All Servers Could Be Water-Cooled In Ten Years, Says IBM
Old-style mainframe cooling could come back, because it’s easier to harness hot water than hot air, says IBM
Virtually all servers could be water-cooled in a few years’ time, according to an IBM spokesman. Liquid makes it much easier to re-use the heat, he told a London data centre conference, although other delegates were not so sure.
“We’ll see a return to liquid-cooling in most IT solutions,” said Doug Neilson, a consultant in IBM’s systems and technology group, at the IDC Enterprise Data Centre conference in London. The technique, once used in specialised supercomputers and large mainframes, could now have more general use as companies try to become more energy efficient, he said.
“Water-cooling is a better way to recycle the heat energy,” said Neilson. “If you cool by air it is much harder to capture and condense it.” To harness that energy, it must be transferred to liquid, so it is more efficient to use liquid cooling directly, he said.
Water or other coolants?
Liquid doesn’t mix well with electronics, warned Frank Brand, director of operations at Dutch engineer Imtech, who launched a new data centre design at the event:
“Thermodynamically water is very good but it is not good with electronics,” he said.
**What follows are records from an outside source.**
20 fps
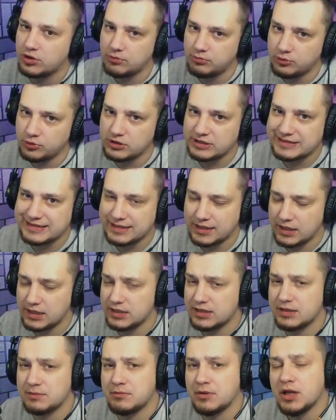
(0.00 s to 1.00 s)
будет с
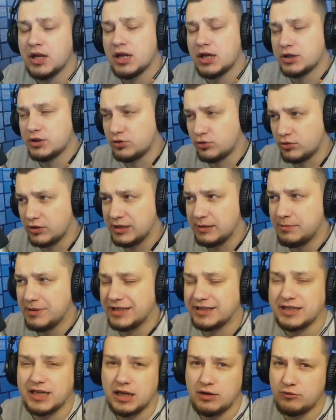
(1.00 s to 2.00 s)
рейдом, то,
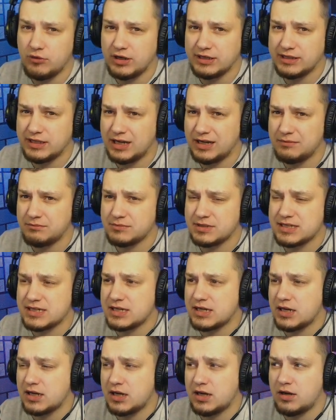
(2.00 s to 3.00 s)
ребят, я его отдам
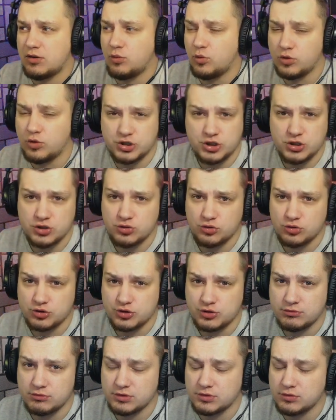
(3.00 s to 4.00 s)
за очень
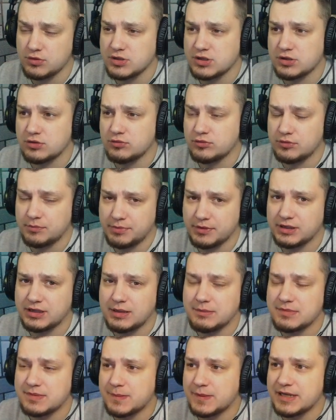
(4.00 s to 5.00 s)
дешево. То есть, ну, например,
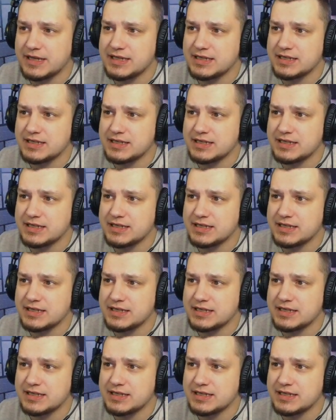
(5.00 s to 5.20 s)
там поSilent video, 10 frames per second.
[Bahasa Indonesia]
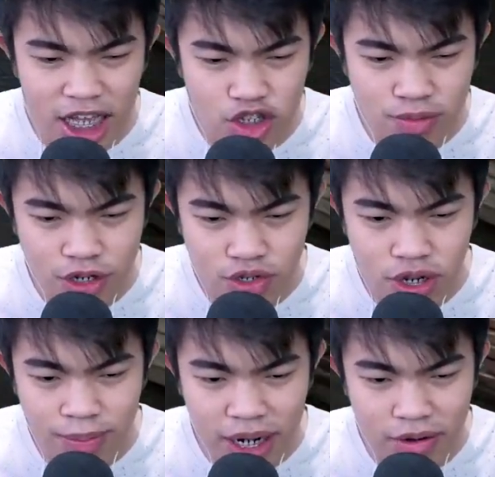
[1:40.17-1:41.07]
langsung menuju
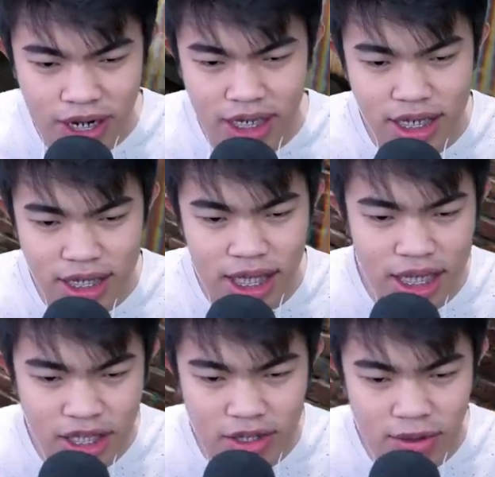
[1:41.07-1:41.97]
kepada warnet kita ya
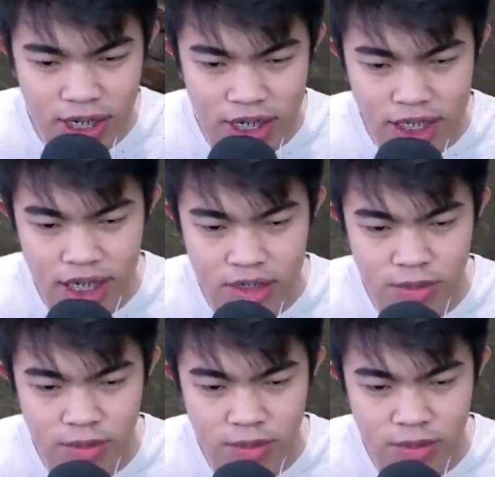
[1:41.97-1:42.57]
teman-teman kitaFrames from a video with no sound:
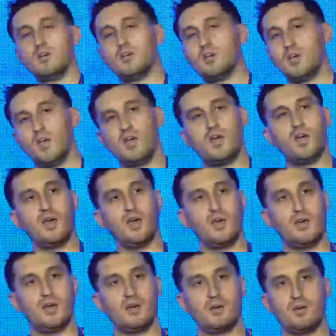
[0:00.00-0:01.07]

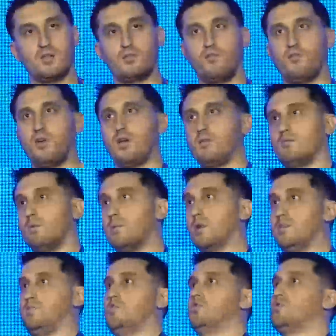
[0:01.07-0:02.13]
Eh, esto fue
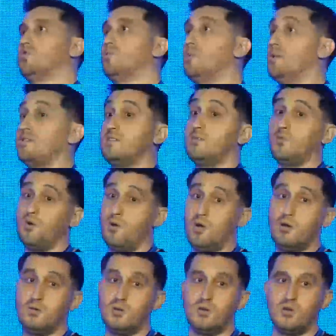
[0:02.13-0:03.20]

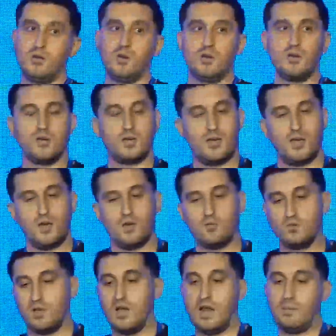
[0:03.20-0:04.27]
2018-2019. Eh,
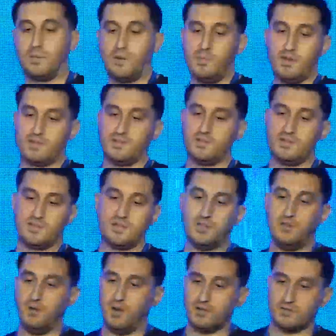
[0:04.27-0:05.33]
una de las primeras
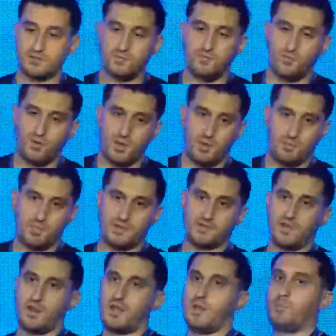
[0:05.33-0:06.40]
iniciativas fue
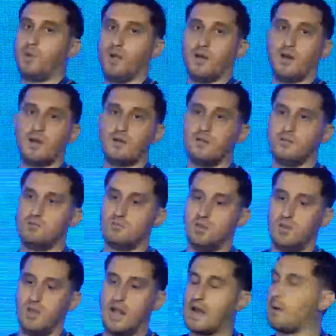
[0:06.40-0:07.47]
empezar a desplegar
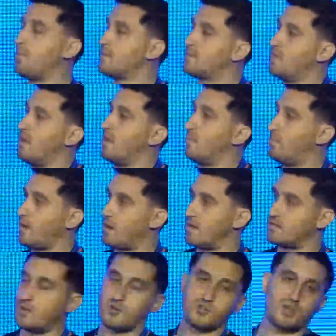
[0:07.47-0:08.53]
las capacidades para
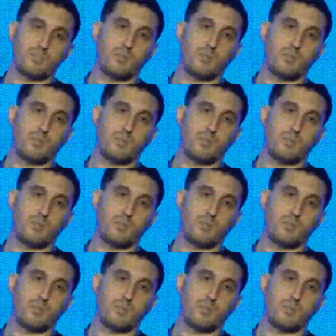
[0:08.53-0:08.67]
desarrollar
Organisations wanting to use their heat output would do better to heat the water next to the data centre, he said.
However, some IBM systems are already water-cooled – and it isn’t just the top-end mainframes, according to Neilson. “The electronics are air-cooled, but the frame and rack assemblies, and the doors are water-cooled,” he said. “Some Unix servers use liquid to the back of the chip. Ten years out, water-cooling might be universal.”
Although servers are currently being run at higher temperatures, making water-cooling seem less necessary, it is always the case that higher clock rates and more processing power can be gained by operating at lower temperatures, said: “It’s physics, not IT.”
Neilson also predicted users would move to generating their own electricity to save costs and reduce the losses in energy transmission – a technique advocated by BT and others, although the government’s carbon credit scheme appears to have made BT’s wind farm uneconomic, and is calling other green energy moves into question.